Synthesis and biological evaluation of 99mTc-DHPM complex: a potential new radiopharmaceutical for lung imaging studies

In the recent years interests on dihydropyrimidinone and their analogues have increased potentially due to their wide range of pharmacological/biological activities. Synthesis, radiolabeling with technetium-99 m (Tc-99m) and biological evaluation of 5-etoxycarbonyl-4-phenyl-6-methyl-3,4-dihydro-(1H)-pyrimidine-2-one (DHPM) were studied in this present work. After synthesis complexation of DHPM with Tc-99m was carried out using stannous chloride as the reducing agent.
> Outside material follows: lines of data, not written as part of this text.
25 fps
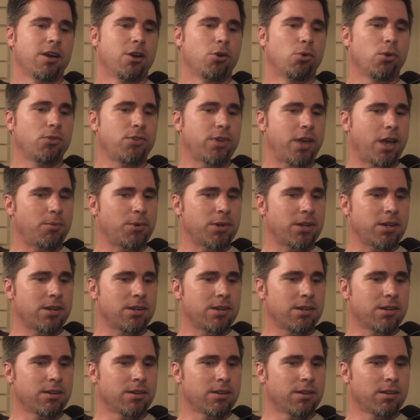Well, tell
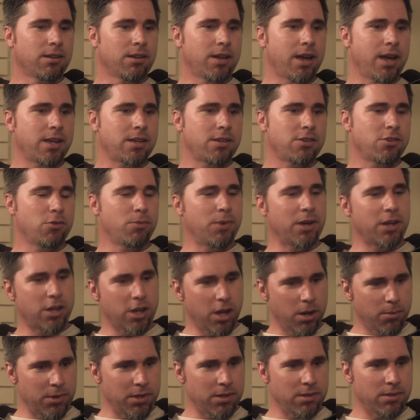me, like, you've been
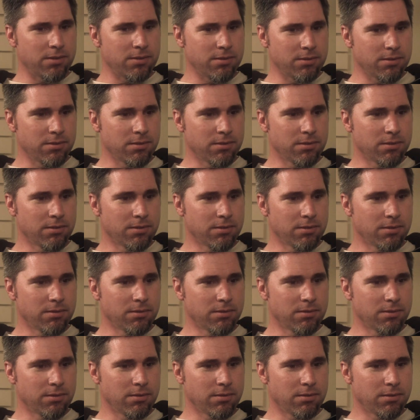coming
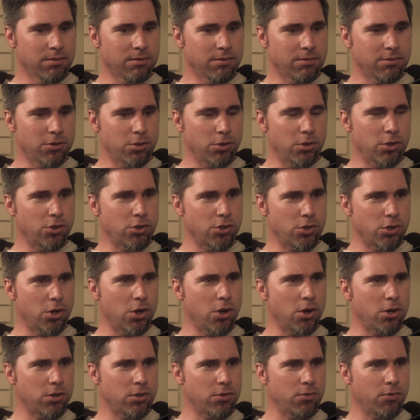to the
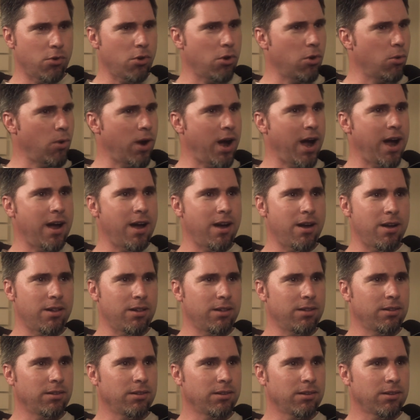church for a
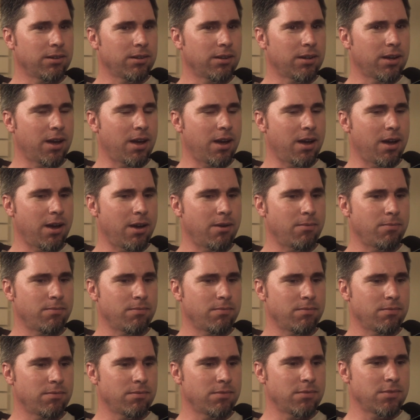while.
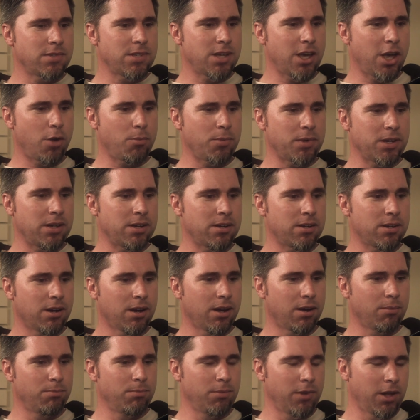Tell me
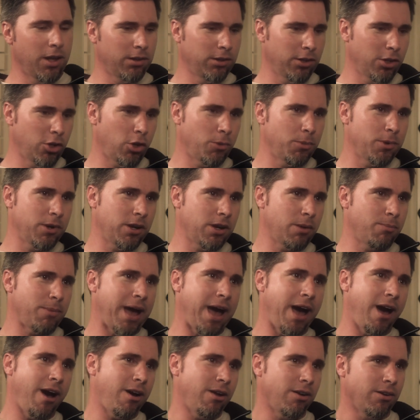a little bit
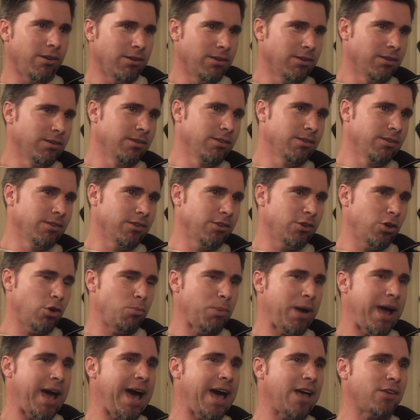about your
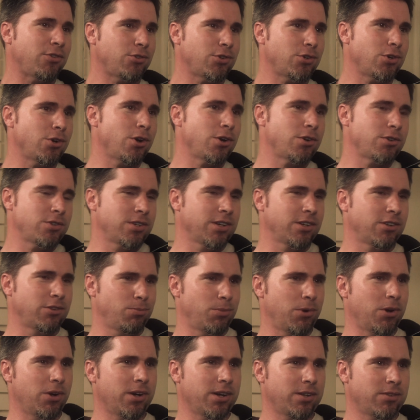past church
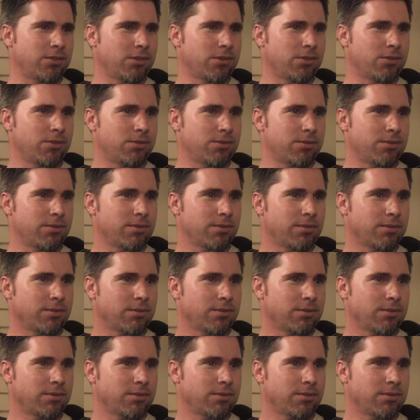experiences.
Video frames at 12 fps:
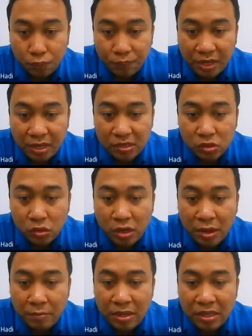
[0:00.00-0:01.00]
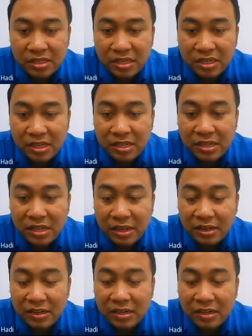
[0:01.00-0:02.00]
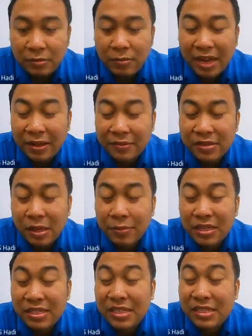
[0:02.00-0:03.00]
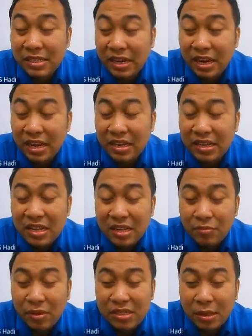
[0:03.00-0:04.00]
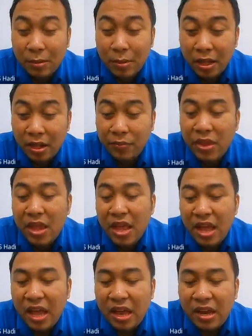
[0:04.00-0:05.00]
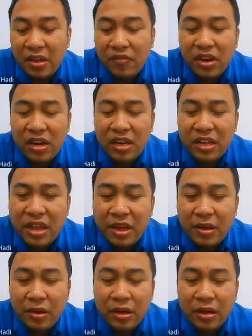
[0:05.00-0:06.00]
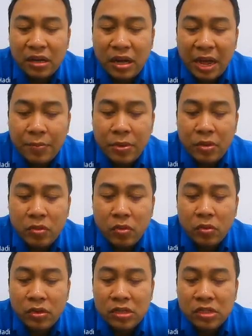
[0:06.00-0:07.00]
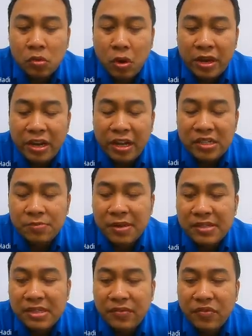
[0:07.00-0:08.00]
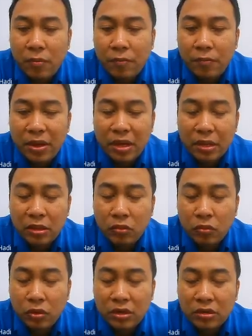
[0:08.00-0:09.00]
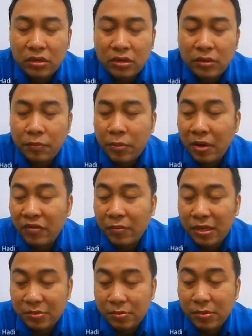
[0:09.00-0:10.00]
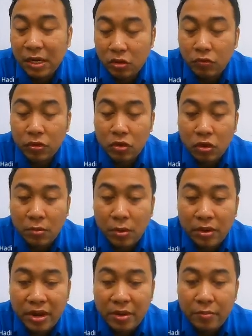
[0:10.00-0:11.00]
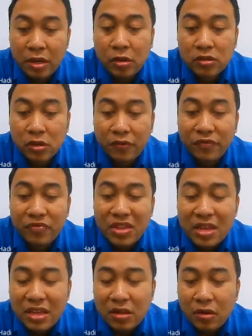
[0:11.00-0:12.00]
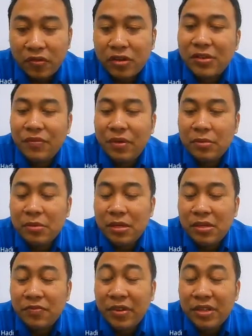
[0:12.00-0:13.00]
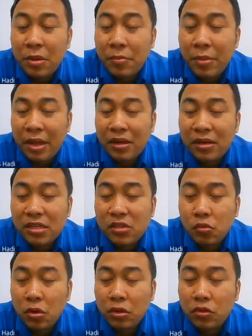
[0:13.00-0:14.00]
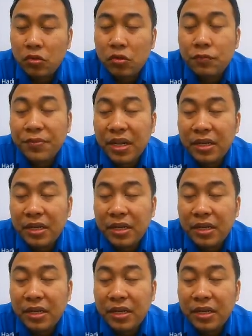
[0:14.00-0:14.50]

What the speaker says: Yeah, so that means it might have some assistance, yeah, might some help, and definitely, IPO is quite expensive compared to the private placement. Later we talk about that because of course, investment bankers want to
The complex (Tc-99m-DHPM) was characterized by thin layer chromatography, radio-HPLC technique and determination of partition co-efficient. Radiochemical stability and particle size distribution of the complex were also measured. Biodistribution/scintigraphy studies were performed in rats and rabbits to evaluate the pharmacological characteristics of this complex. The radiochemical purity of the complex was over 95% as studied by thin layer chromatography and radio-HPLC. It was stable over 24 h at room temperature. Its partition coefficient indicated that it was a lipophilic complex. According to the European Pharmacopeia, > 80% of Tc-99m labeled radiopharmaceutical (Tc-99m-MAA) in the size range 10-50 mu m, must be accumulated in the lungs 15 min after intravenous administration. In this study > 85% of the Tc-99m-DHPM complex in the average size of 40 mu m. Biodistribution studies of Tc-99m-DHPM in rat revealed that the complex accumulated in the lung with high uptake and good retention after intravenous administration. Scintigraphic studies in rabbit also revealed that most of the administered radiolabeled complex was accumulated in the lungs and after 1 h slowly excreted through the renal system. The lung uptake (ID%/g) was 10.12, 9.67, 8.60 and 5.01 and the lung/liver ratio was 7.49, 2.88, 2.62 and 1.87 at 2, 15, 30 and 60 min post-injection, respectively. These results suggested that Tc-99m-DHPM could be suitable as a potential lung perfusion imaging agent. Further studies with Tc-99m-DHPM and its derivatives are warranted to develop new Tc-99m-labeled imaging agents for clinical applications.